As the error message says “check hostname”, we decided to try and give the server hostname as a parameter. Sending “hostname=127.0.0.1” seemed to work as we got new error message…

image

Next we wanted to see if we could make the server to contact my own server. I set up an server for this purpose only to DigitalOcean. As a lazy man, installing databases is too time consuming so I decided to use netcat.

image

image

We got a connection from the server!! Super. Now we just need to figure out what to do next.

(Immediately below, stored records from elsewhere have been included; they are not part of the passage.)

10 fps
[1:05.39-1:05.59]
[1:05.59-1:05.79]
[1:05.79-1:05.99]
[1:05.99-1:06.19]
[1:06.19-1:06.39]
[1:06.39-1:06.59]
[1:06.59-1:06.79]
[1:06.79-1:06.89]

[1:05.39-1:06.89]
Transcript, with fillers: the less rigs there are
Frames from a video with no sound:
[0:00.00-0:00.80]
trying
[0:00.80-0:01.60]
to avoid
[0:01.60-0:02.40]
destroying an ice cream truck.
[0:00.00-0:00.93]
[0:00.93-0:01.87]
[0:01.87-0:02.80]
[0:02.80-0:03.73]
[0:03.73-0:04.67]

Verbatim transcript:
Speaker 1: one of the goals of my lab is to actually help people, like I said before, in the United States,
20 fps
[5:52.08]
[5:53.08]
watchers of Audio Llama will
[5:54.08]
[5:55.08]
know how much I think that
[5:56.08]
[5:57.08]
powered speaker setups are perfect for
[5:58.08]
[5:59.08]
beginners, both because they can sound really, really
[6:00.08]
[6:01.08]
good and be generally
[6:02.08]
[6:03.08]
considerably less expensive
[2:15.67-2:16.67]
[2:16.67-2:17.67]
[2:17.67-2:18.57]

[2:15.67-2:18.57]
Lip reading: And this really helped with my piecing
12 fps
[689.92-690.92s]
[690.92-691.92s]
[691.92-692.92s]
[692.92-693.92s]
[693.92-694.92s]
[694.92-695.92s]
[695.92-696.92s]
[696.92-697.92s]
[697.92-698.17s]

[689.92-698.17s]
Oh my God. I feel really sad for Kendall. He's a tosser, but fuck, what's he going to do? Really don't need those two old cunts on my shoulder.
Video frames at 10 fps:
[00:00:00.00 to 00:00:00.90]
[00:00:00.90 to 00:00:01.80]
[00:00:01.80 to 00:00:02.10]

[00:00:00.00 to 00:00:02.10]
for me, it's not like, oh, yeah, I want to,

At this point I remembered reading from Jarkko Vesiluoma’s blog about LFI (Local File Inclusion) in MySQL client. After re-reading it and googling a round little, I managed to find this rogue MySQL server script from GitHub, which should do the needfull for us. I set it up to my DigitalOcean server and happily saw that we got /etc/passwd as a response from db.0n.fi !!!!

image

We started reading all files from the server. Finally we ended up checking index.php and found the following:

image

It’s there: https://holvi.com/shop/Disobey/product/8df92c434d4e765189d54dda5736e3c3

We got the ticket link and finished 1st (well 1st, 2nd and 3rd) in the race.. :)

Conclusion

This year the hacker badge challenge was IMHO harder than last year. I think I learned a lot on the journey even though there wasn’t anything mind blowing. I liek’d reverse part the most. Thanks for all who were involved in making the challenge and my team mates (Dist & Jaroneko) who shared the mental break down during the via dolorosa… See you all in Disobey!